A controlled trial of erenumab for episodic migraine

Episodic migraine is last fewer than 15 migraine days or headache days per month. Calcitonin gene-related peptide (CGRP) is involved in the pathophysiology migraine. Erenumab is a fully human monoclonal antibody that selectively and potently binds to the canonical CGRP receptor. In this phase 3 trial, the authors showed that erenumab at the dose of 70 mg or 140 mg significantly reduced migraine frequency, the effects of migraines on daily activities.

The study involved the examination of Erenumab, a fully human monoclonal antibody that suppresses the calcitonin gene-related peptide receptor to prevent episodic migraine incidences.
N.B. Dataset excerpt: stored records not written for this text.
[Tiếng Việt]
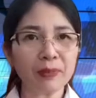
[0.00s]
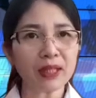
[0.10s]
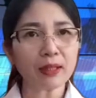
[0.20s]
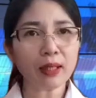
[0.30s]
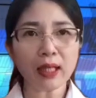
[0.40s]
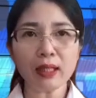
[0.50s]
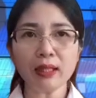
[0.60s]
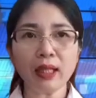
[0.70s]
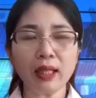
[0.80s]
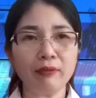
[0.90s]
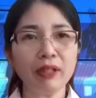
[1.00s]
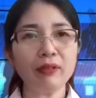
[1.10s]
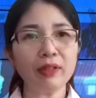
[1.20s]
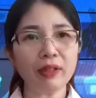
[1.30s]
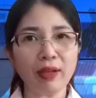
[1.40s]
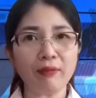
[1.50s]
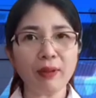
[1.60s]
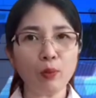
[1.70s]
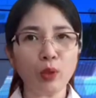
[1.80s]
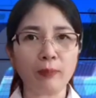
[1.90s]
dứt ngay những hành vi vi phạm
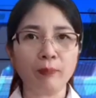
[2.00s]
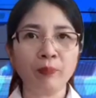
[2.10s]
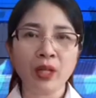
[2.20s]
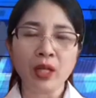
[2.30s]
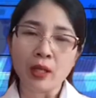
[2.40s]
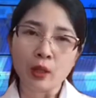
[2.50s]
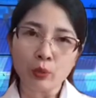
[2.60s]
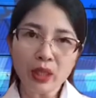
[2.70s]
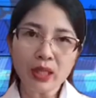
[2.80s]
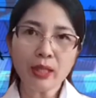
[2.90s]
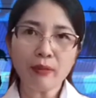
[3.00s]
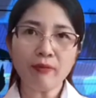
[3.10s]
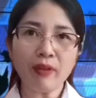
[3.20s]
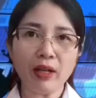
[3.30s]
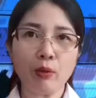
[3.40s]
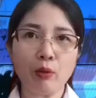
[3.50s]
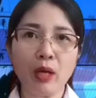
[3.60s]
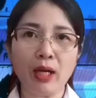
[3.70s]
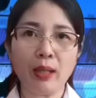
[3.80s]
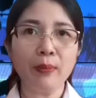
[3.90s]
pháp luật. Tuy nhiên, vào
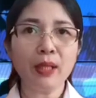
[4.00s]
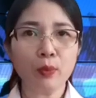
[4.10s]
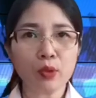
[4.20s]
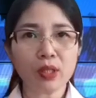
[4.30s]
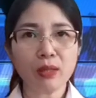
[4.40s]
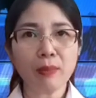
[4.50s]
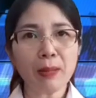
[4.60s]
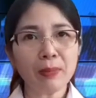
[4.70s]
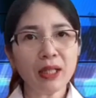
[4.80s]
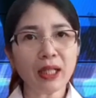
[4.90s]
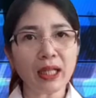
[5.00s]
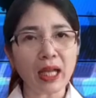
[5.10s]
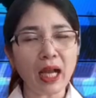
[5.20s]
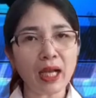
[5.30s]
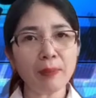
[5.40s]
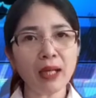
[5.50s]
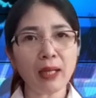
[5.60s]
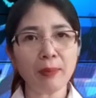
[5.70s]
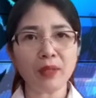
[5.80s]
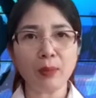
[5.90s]
khoảng 11 giờ 30 ngày
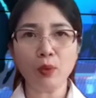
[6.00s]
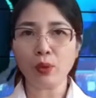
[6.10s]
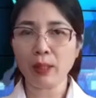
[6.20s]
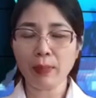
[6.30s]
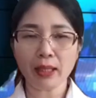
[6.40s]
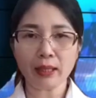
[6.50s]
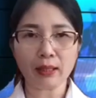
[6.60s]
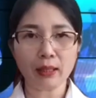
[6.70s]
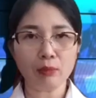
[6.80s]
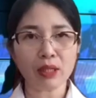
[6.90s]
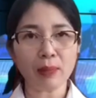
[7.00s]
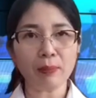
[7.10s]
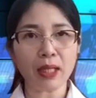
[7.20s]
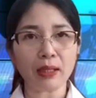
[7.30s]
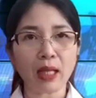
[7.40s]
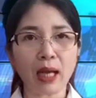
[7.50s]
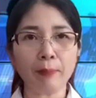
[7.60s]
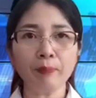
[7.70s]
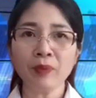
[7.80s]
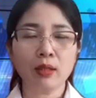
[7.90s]
25 tháng 1 năm
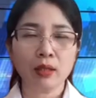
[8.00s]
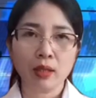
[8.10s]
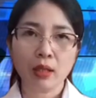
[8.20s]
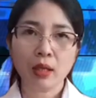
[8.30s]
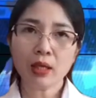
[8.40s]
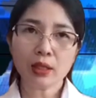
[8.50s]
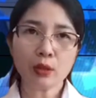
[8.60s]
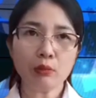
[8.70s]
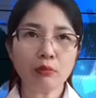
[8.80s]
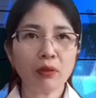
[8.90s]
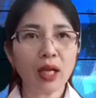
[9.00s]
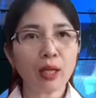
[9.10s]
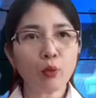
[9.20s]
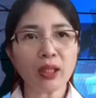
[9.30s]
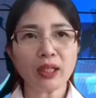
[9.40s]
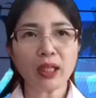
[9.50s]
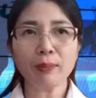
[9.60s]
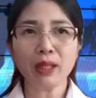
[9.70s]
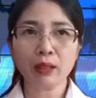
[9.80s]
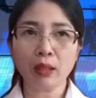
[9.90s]
2008, lợi dụng lễ quan thầy
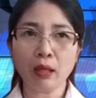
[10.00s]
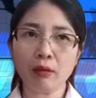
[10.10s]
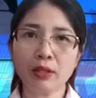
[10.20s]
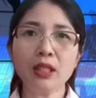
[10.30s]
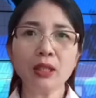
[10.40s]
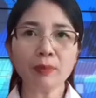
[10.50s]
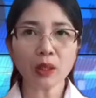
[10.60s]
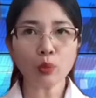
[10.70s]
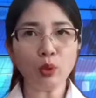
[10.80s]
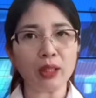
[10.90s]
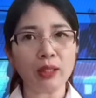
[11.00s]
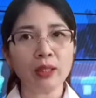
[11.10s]
mừng thọ 90 tuổi,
The patients in the analysis divided into three groups: 70 mg Erenumab, 140 mg Erenumab, and placebo for six months. The variation from baseline to months 4 to 6 in the average number of migraine days per month was taken as the primary outcomes of the analysis. The change in the number of days of utilization of acute migraine-specific medication, everyday-activities domains of the Migraine Physical Function Impact Diary, 50% or more significant reduction in mean migraine days per month, and change in scores on the physical-impairment were considered as the secondary outcomes of the study.  

Out of total 955 patients, 317 received 70 mg Erenumab, 319 received 140 mg Erenumab, and 319 received placebo. At baseline, the average number of migraine days per month was 8.3 which reduced up to 3.2 and 3.7 at 4 to 6 months after obtaining 70 and 140 mg Erenumab, respectively as compared to 1.8 days in the placebo group. A total of 43.3% and 50.0% patients of 70 mg and 140 mg Erenumab groups showed a 0% or greater reduction in the mean number of migraine days per month, respectively as compared to 26.6% in the placebo group. Further, 70 mg and 140 mg Erenumab groups exhibited a reduction of 1.1 and 1.6 days in the use of acute migraine-specific medication as compared to 0.2 days in the placebo group. Everyday-activities and Physical-impairment scores and improved by (5.5 and 4.2 points) and (5.9 and 4.8 points) by the 70-mg and 140-mg erenumab groups, respectively as compared to (3.3 and 2.4 points) in the placebo group. However, no difference was noticed in the rates of adverse events between the Erenumab and placebo groups.  

The subcutaneous 70 mg or 140 mg Erenumab groups showed a significant decrease in the effects of migraines on daily activities, migraine frequency, and the acute migraine-specific medication use throughout six months. However, additional studies are required to evaluate the long-term safety and durability Erenumab.